Thirty years later, it is still an issue in need of discussion.

“Andrea Dworkin’s central contribution was to challenge America on the issue of violence against women,” said Marla Brettschneider, associate professor of political science and women’s studies at UNH and coordinator of the series. “She bequeathed a tremendous legacy to the movement – her life and her writing – but there are still many issues that she wasn’t able to get to and that’s what we’ll explore over this next year. We’ll explore her legacy by addressing its power and limitations.”

“After an opening lecture examining Dworkin’s life work, we will present a series of programs designed to continue the discussion regarding violence against women to which Dworkin so centrally contributed,” she continued. “The lectures will address fissures and new arenas of exploration in light of her contributions.”

All lectures are Wednesdays at 4 p.m. in the Memorial Union Building’s Theatre II. Lectures will be followed by facilitated dialogues run by and for men, women, and all people.

The series opens Wednesday, Sept. 13, with the keynote speaker, Judith Grant. Grant is a professor of political science and women’s studies at Ohio University. Her lecture, Complicating the Legacy of Andrea Dworkin, will present and analyze the theoretical, legal and social impact of Dworkin’s work as a whole. Grant is author of the forthcoming D/M: Dworkin, MacKinnon and Contemporary Feminist Thought and Fundamental Feminism: Contesting the Core Concepts of Feminist Theory.

Two weeks later on Wednesday, Sept. 27, Uma Narayan will discuss violence against women from a global perspective. Her lecture, The Politics of Rescue and the Politics of Forgetting: Expanding Feminist Notions on Imperialism and Violence, will challenge assumptions by Americans that women everywhere are the same and that violence against women in the Third World is a cultural problem. Narayan is a professor of philosophy at Vassar College. She works in the area of feminist social and political philosophy, with a focus on issues affecting Third world women, including the connections between culture and violence. Her books include Dislocating Cultures: Identities, Traditions and Third World Feminism, and Decentering the Center: Philosophy for a Multicultural, Postcolonial and Feminist World (co-edited with Sandra Harding).

The series continues Wednesday, Oct. 11, when Beth Richie, a sociologist and head of the Department of African American Studies at the University of Illinois at Chicago, explores violence against women with respect to race, class or other social designations. Richie’s work addresses the ways that race/ethnicity and social position affect women's experience of violence, focusing on the experiences of African American battered women and sexual assault survivors and prisons. Her books include Compelled to Crime: The Gender Entrapment of Black Battered Women and Black Women, Male Violence, and the Build-Up of a Prison Nation.
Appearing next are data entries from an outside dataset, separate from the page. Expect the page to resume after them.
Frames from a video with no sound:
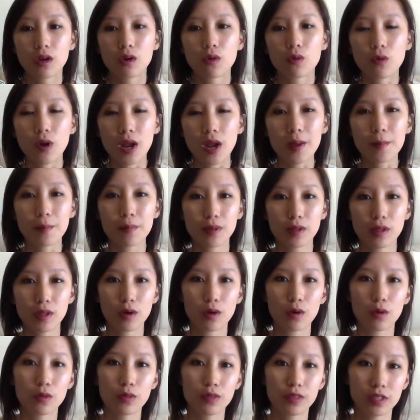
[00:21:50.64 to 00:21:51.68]
right
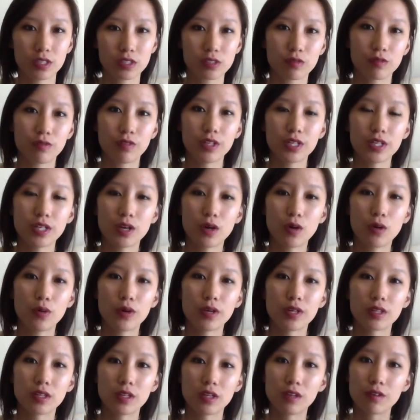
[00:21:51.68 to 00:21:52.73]
below this video
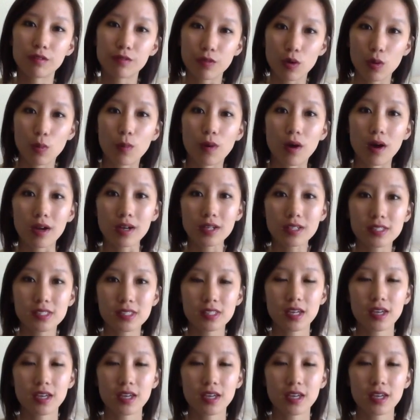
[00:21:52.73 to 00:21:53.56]
in the info box.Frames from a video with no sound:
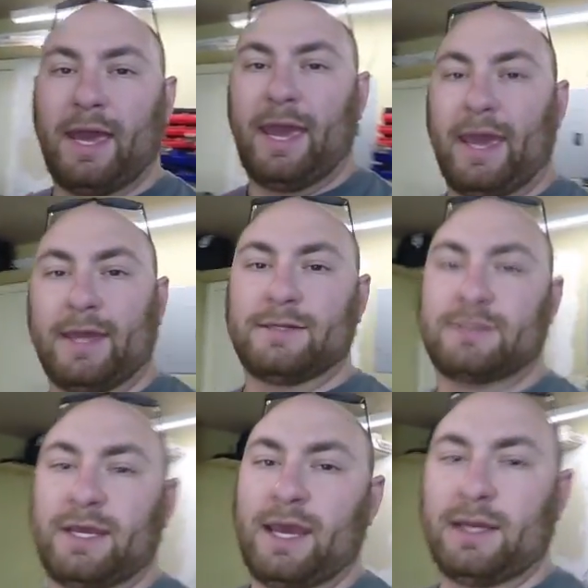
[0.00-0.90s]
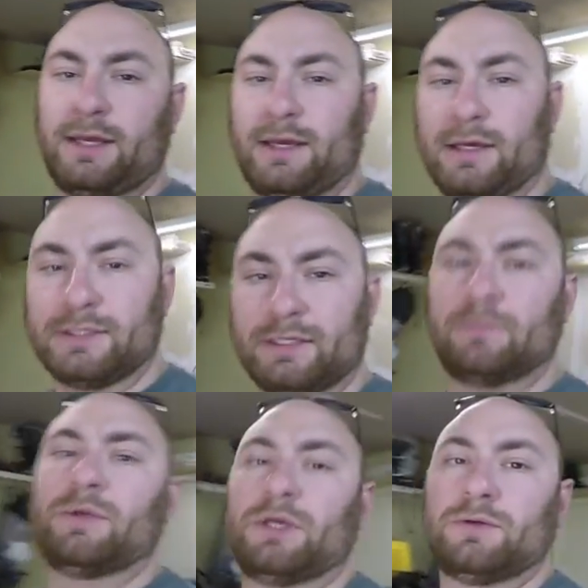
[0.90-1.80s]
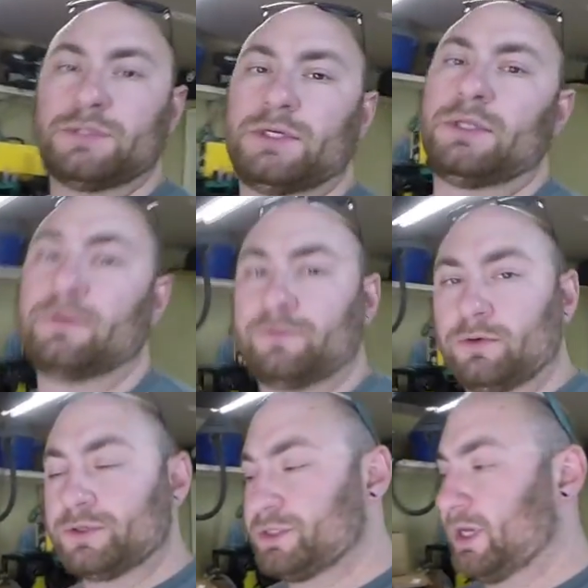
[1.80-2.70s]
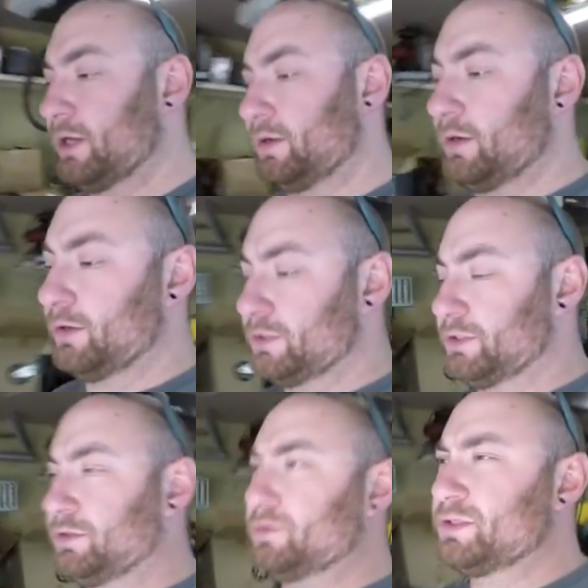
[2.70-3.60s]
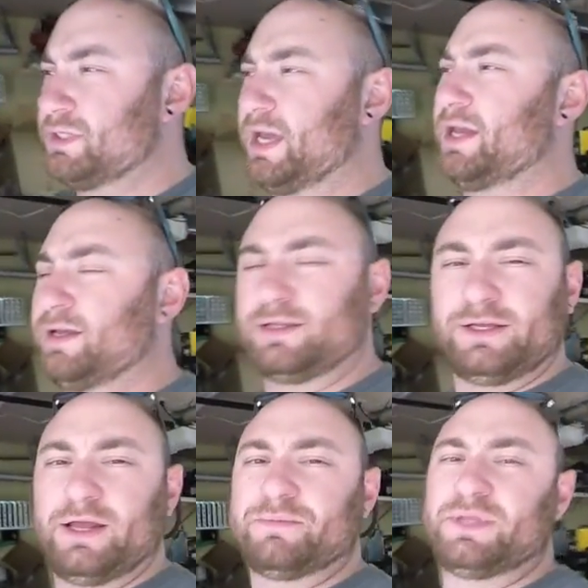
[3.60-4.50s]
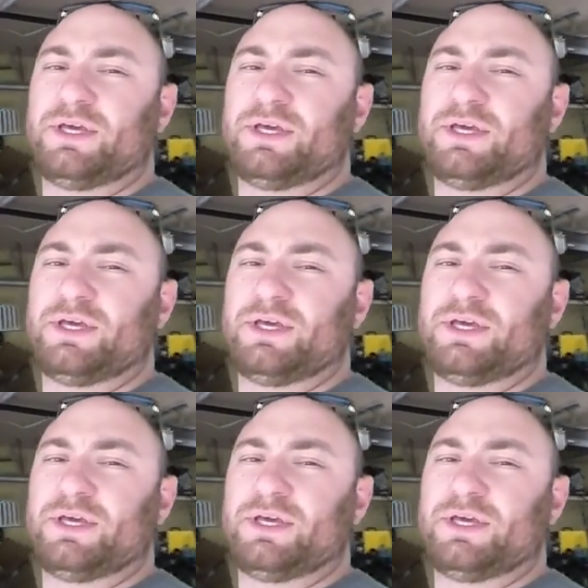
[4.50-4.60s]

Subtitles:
and Danny is going to be using the floor sander to sand and clean up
On Wednesday, Oct. 25, Kim Fountain, director of community organizing and public advocacy at the New York City Gay and Lesbian Anti-Violence Project, will lecture on Queer Encounters with a Violence Against Women Movement. The popular belief that violence against women only means men rape women marginalizes the gay, lesbian, bisexual and transgender populations as survivors. Fountain is also an adjunct associate professor at Pace University in the Criminology and Sociology Department.
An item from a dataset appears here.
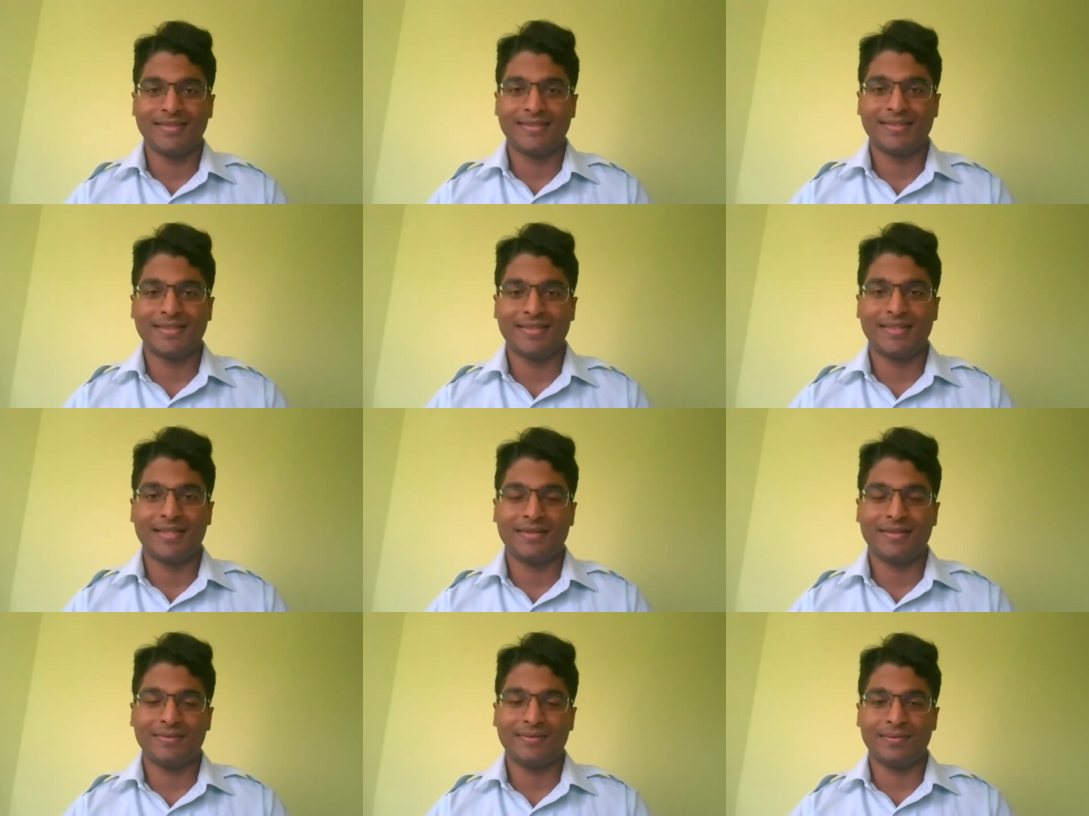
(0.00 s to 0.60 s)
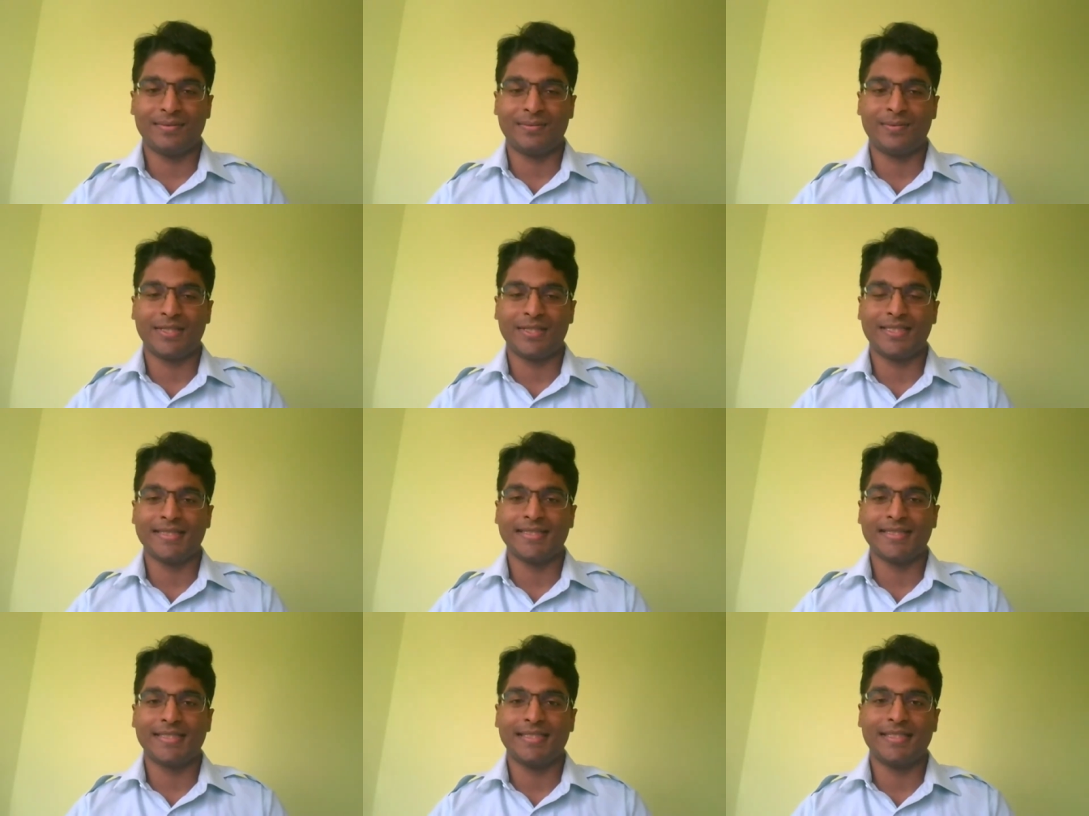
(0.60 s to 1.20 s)
So then what
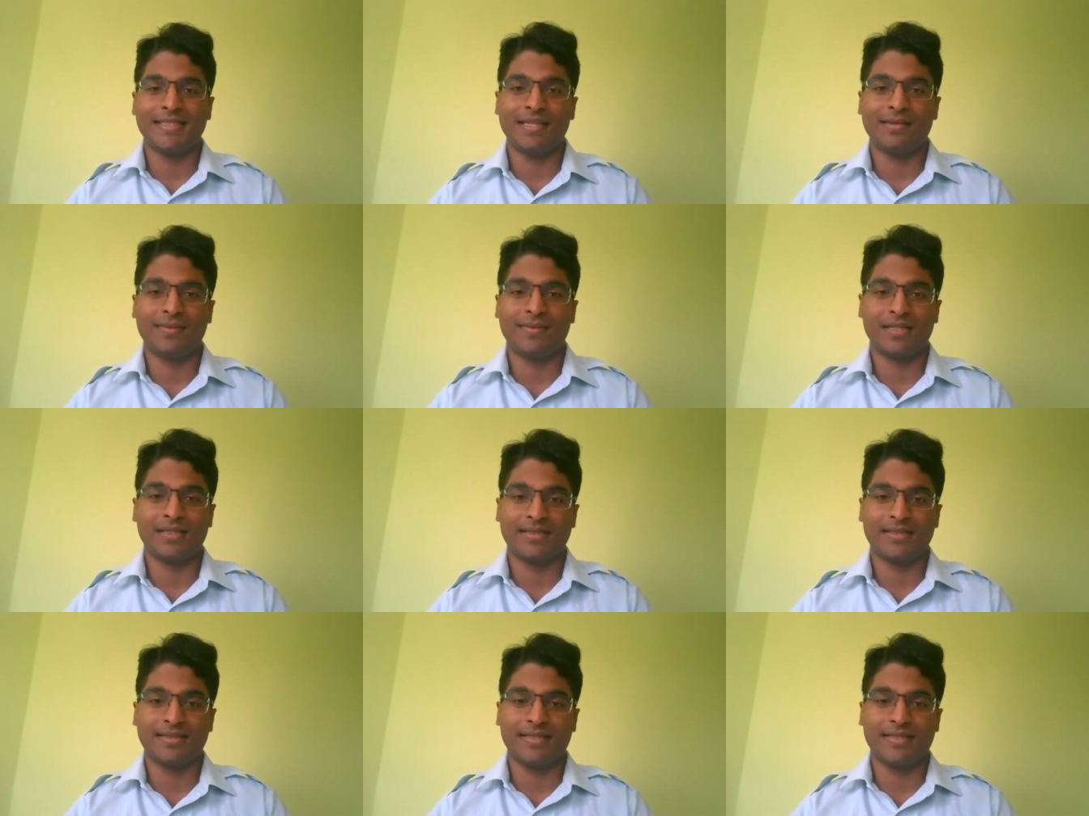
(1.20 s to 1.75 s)
does a typical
The series will conclude Wednesday, Nov. 8, with Melanie Kaye/Kantrowitz, who has taught all over the U.S. and Canada and is currently at Queens College-CUNY. A widely published scholar, writer, and activist whose work focuses on women, Jews, violence, resistance, racialization and anti-racism, Kaye/Kantrowitz will talk about how different groups of men, at different times in history, become demonized as sexual threats to females, and how groups of women become legitimized as potential victims. Kaye/Kantrowitz’s books include The Issue Is Power: Essays on Women, Jews, Violence and Resistance and The Colors of Jews: Racial Politics and Radical Diasporism.